Spotify Wrapped (Batch Analytics)

Annual per-user retrospective from a year of plays. Massively-parallel batch pipeline, per-user partitioning, and the once-a-year cost shape.

System Intermediate
12 min read
batch analytics mapreduce partitioning
Companies this resembles: Spotify Wrapped · Apple Replay · YouTube Music Recap · Strava Year in Sport

Step 1 — Clarify Requirements#

Functional

  • Once a year (late November / early December), every user gets a personalized retrospective: top songs, top artists, top genres, total minutes listened, “music personality” classifications, comparisons to last year.
  • Output is consumed by a mobile experience (animated story-style cards) and a web shareable summary.
  • The full result for ~600 M users must be ready and pre-warmed for the simultaneous launch moment.
  • Shareable cards include some derived statements (“you were in the top 0.5% of X listeners”) that require global rank computation, not just per-user aggregation.
  • Out of scope: per-user algorithmic playlists (continuous, separate pipeline), live “currently listening” features, podcast deep-stats (separate Wrapped surface).

Non-functional

  • Result correctness is non-negotiable. If we publish “your top artist is Bad Bunny” it had better actually be your top artist for the year. No probabilistic shortcuts on the main numbers.
  • Launch is a single coordinated moment. The mobile app pre-fetches results in the days before; the launch flips a feature flag and the experience becomes available simultaneously to all users in a region.
  • Total run cost matters because the workload is once-a-year. We can rent peak capacity rather than provision it permanently.
  • p99 “open Wrapped → first card renders” under 2 s on the day. The data is pre-baked; this is a CDN/cache problem at view time.
  • Privacy: outputs must be derivable only from this account’s listening history, with one exception (the global rank statements, which use only aggregates).
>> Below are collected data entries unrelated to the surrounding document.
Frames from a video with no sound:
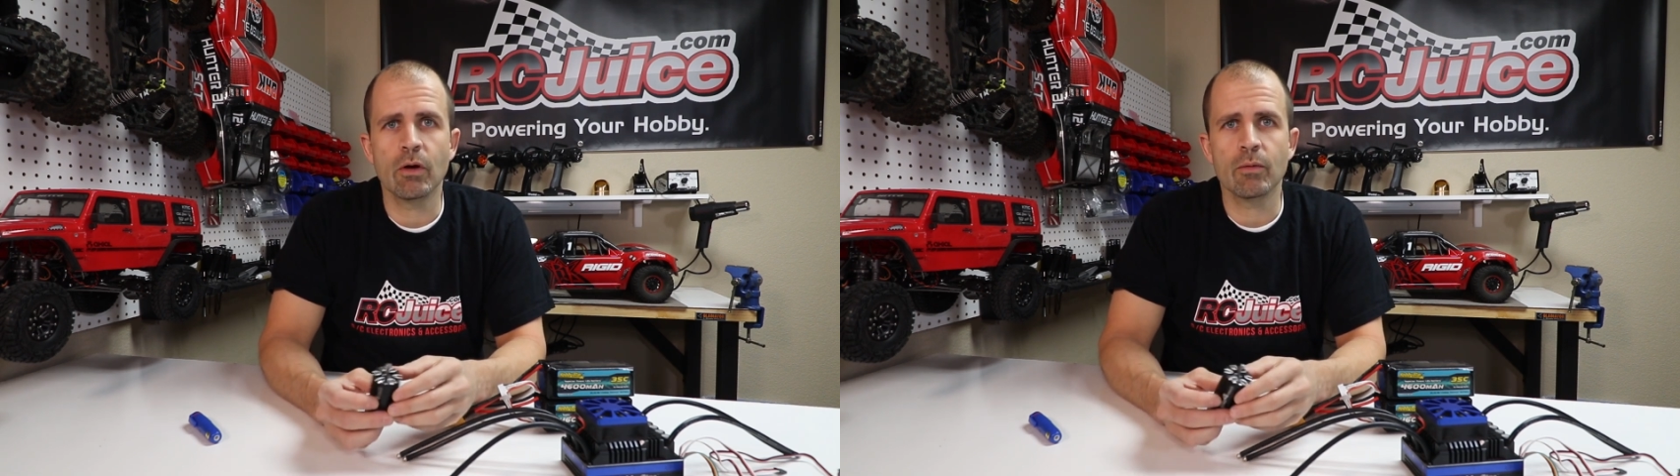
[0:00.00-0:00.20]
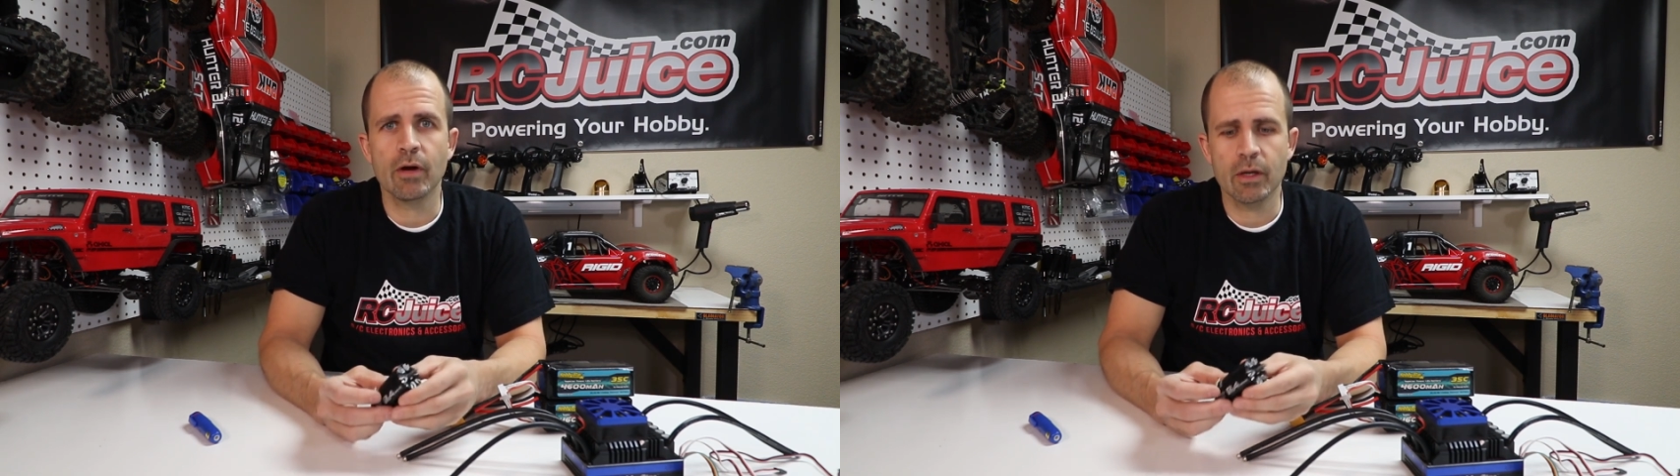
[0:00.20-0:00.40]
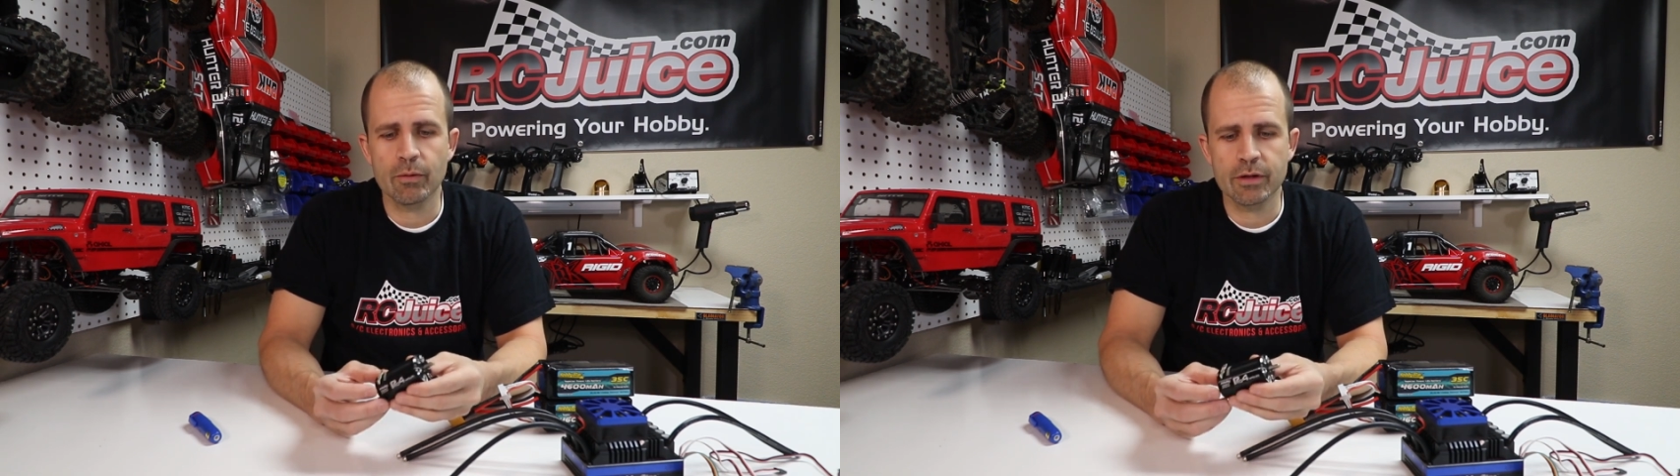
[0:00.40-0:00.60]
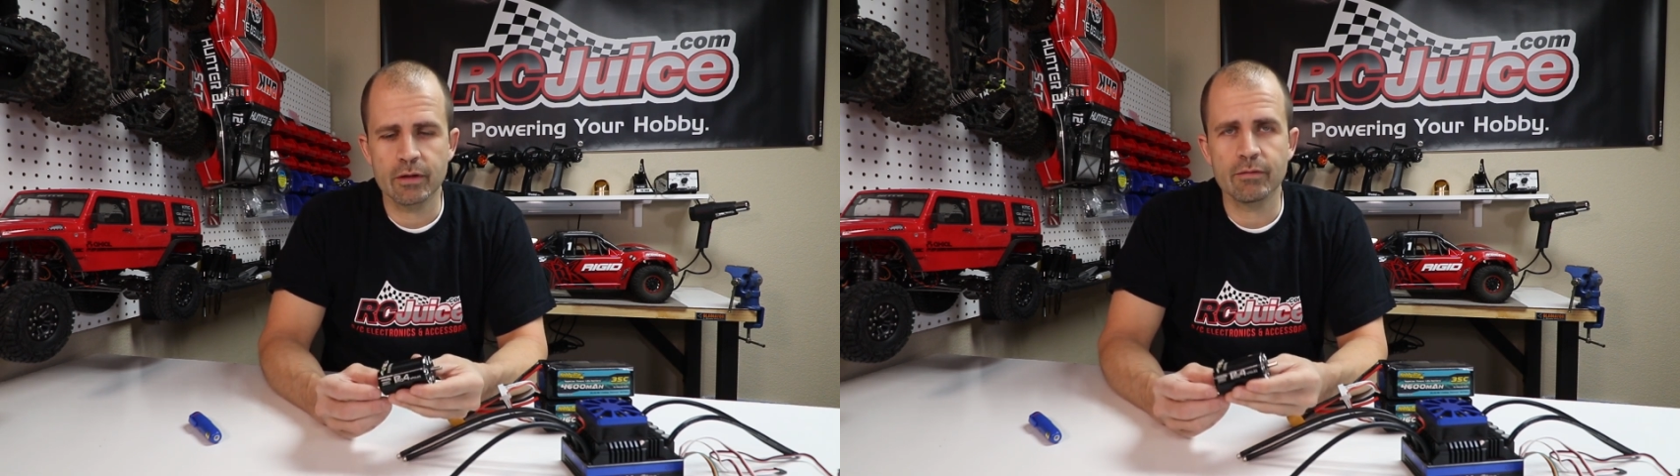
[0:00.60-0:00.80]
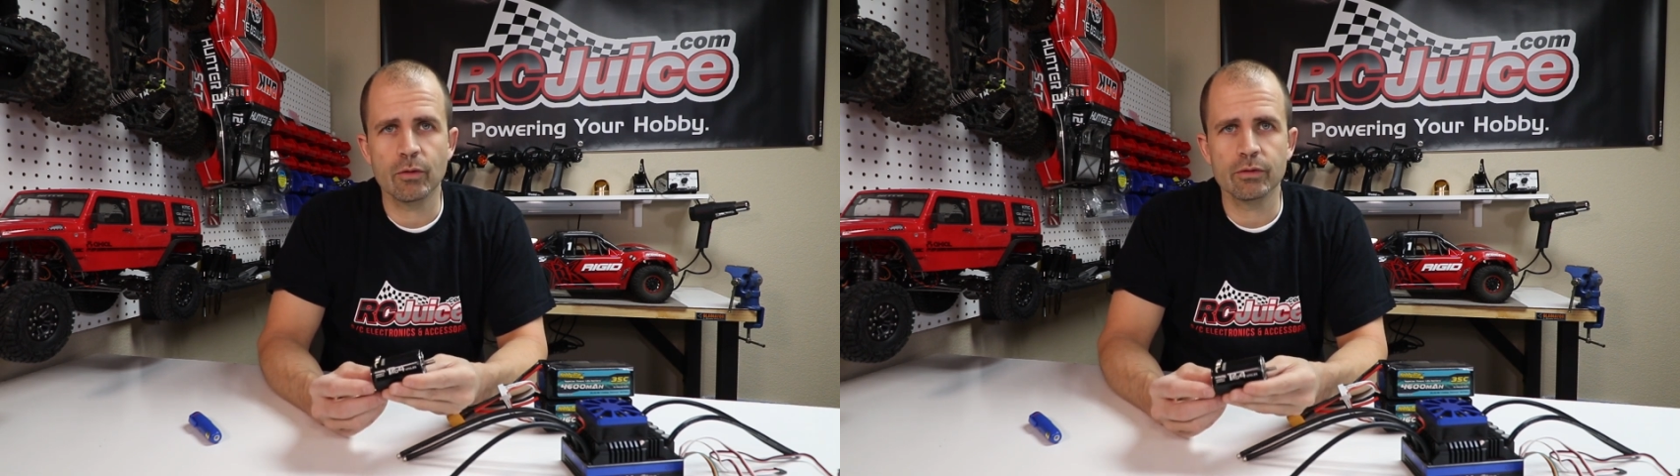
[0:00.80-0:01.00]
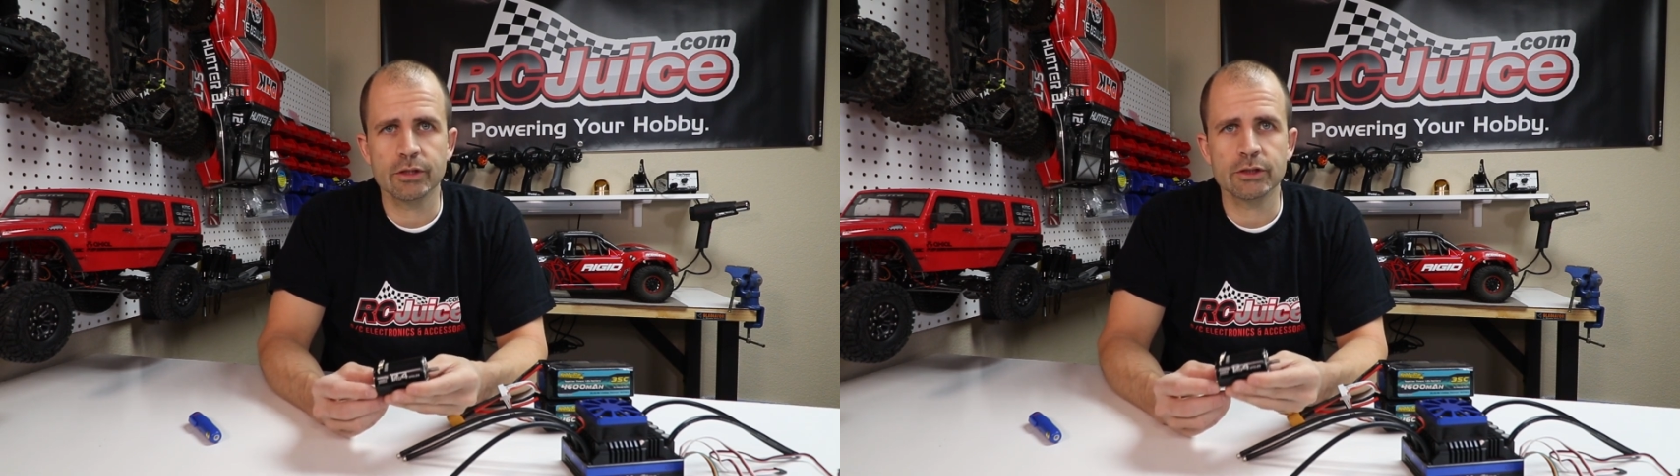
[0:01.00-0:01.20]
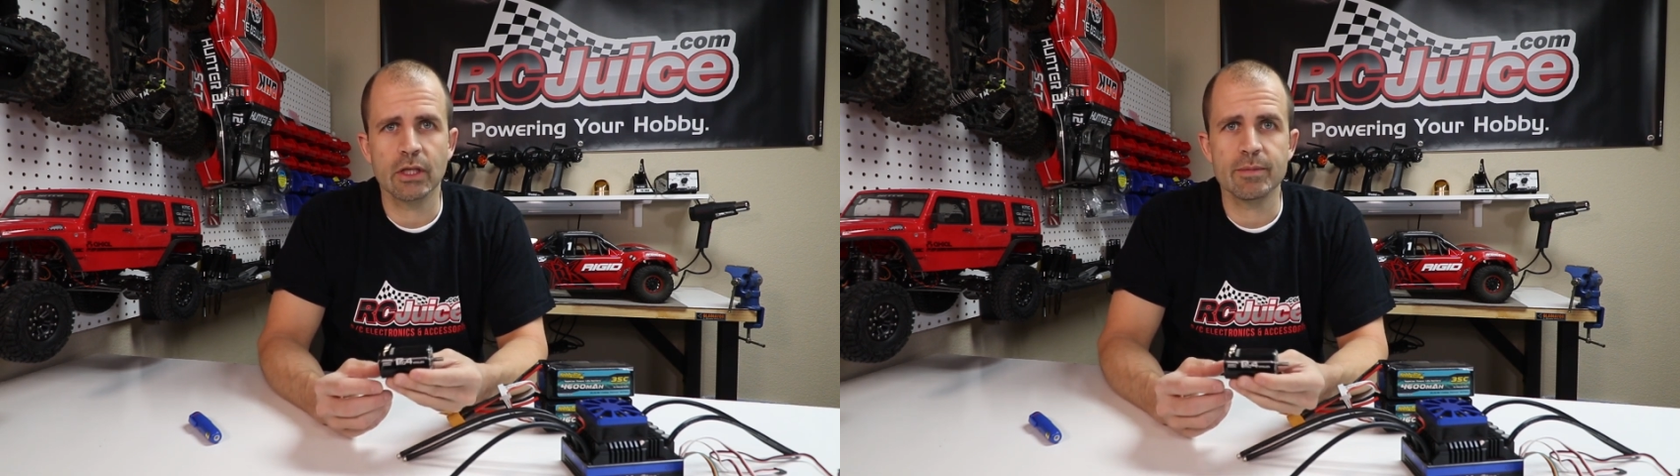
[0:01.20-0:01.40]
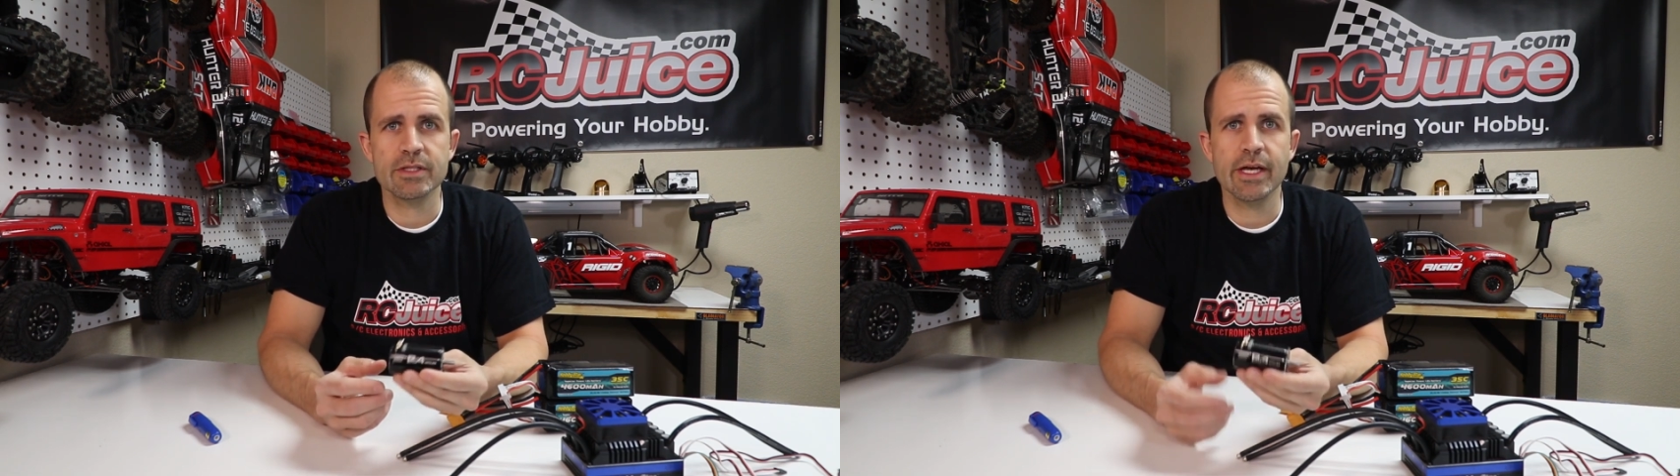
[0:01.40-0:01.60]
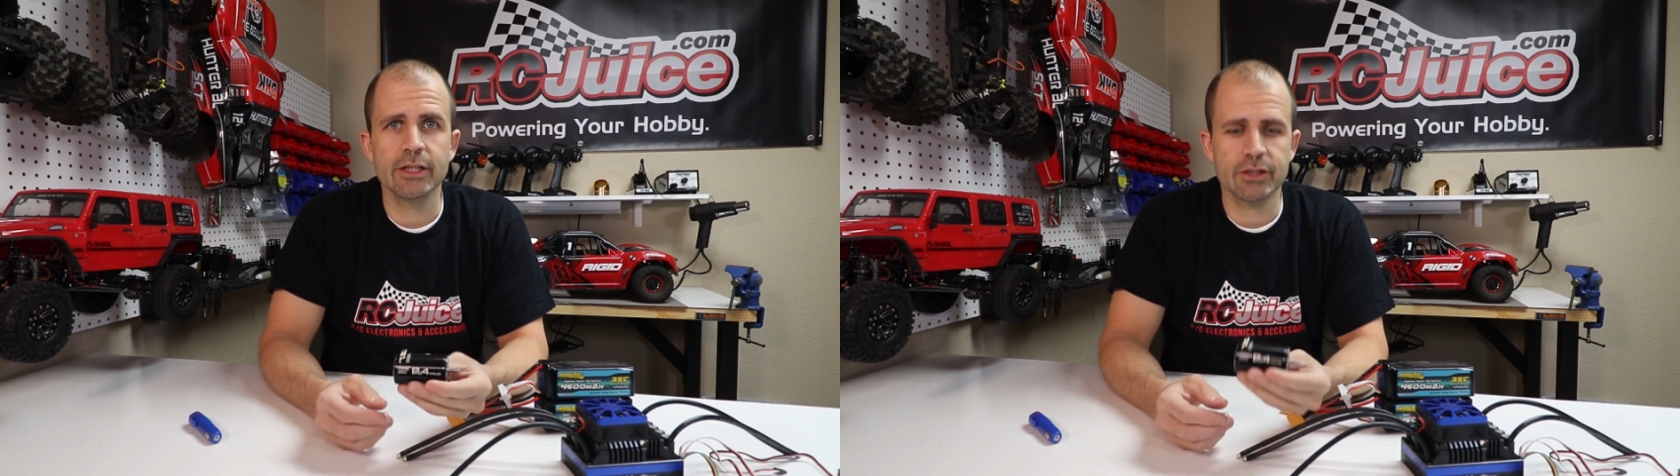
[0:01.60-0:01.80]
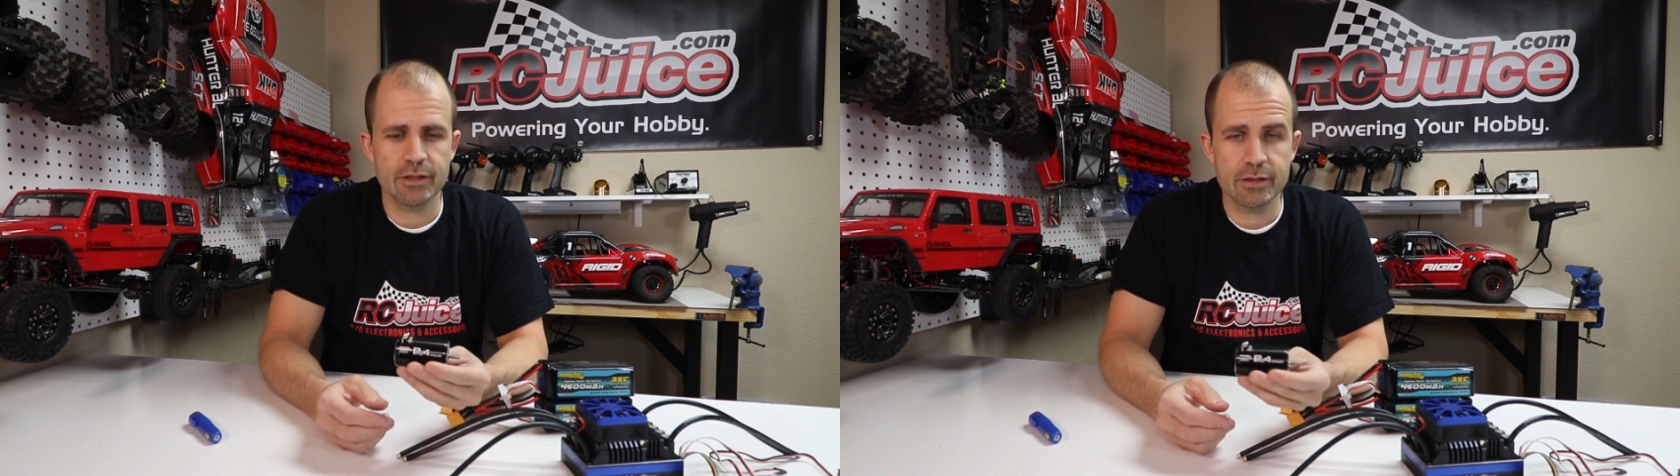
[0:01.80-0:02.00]
are running within the voltage
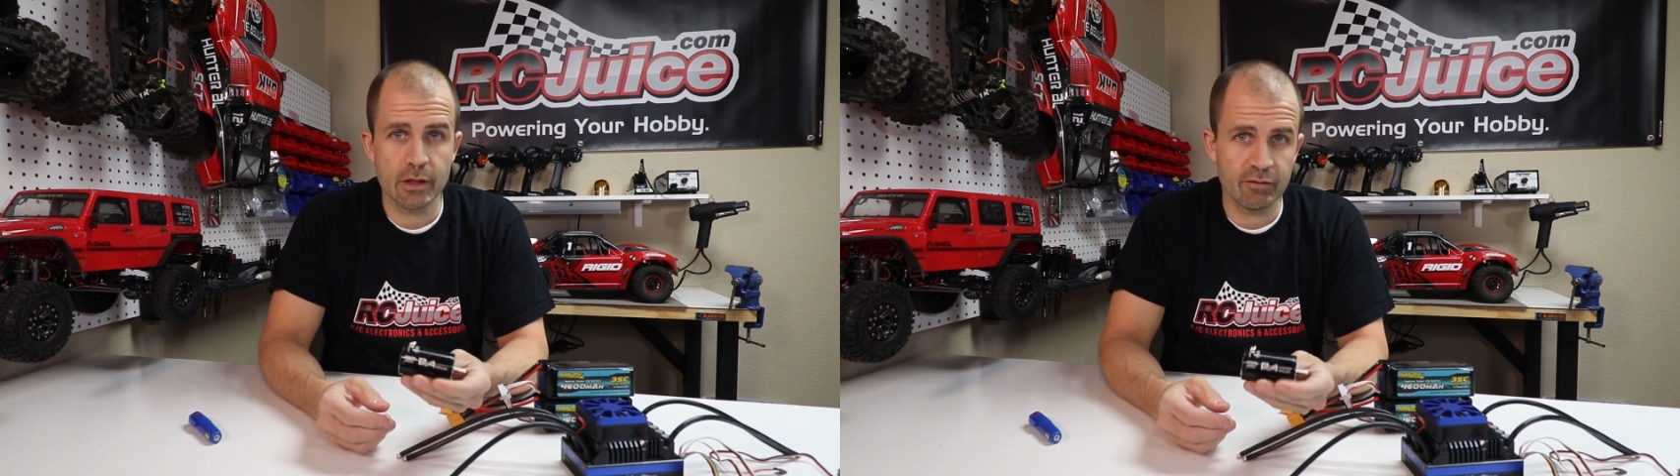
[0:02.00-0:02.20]
limitations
Step 2 — Capacity Estimation#

The shape of the data:

  • Users: 600 M MAU.
  • Plays per user per year: heavy long-tail. Median ~1 500 plays/year, p90 ~10 000, p99 ~50 000, max in the hundreds of thousands.
  • Total plays in a year: roughly ~600 M × 5 000 average ≈ 3 trillion play events.
  • Per-play event size on the lake: ~200 B compressed (Parquet, including user_id, track_id, ts, ms_played, source, device hash) → ~600 TB compressed/year of play data in the lake.
  • Compute footprint: a single-pass Spark job to group-and-aggregate by user across 3 T rows is computationally tractable on a large cluster. Roughly ~50 000 vCPU-hours for the main aggregation pass, plus another 50 000 for derived statistics and packaging.
  • Output size: ~50 KB of JSON per user × 600 M = ~30 TB of pre-baked result documents.
  • Cluster sizing: at, say, 5 000 cores for 24 hours, we finish in a day. We typically run the pipeline 3–4 times in November (dry runs + final) so total spend is ~5 cluster-days of large compute.
  • Serving QPS at launch: 600 M users, ~20% open Wrapped within the first 24 h. Concentrated burst: peak roughly ~100 K rps for the first hour after launch.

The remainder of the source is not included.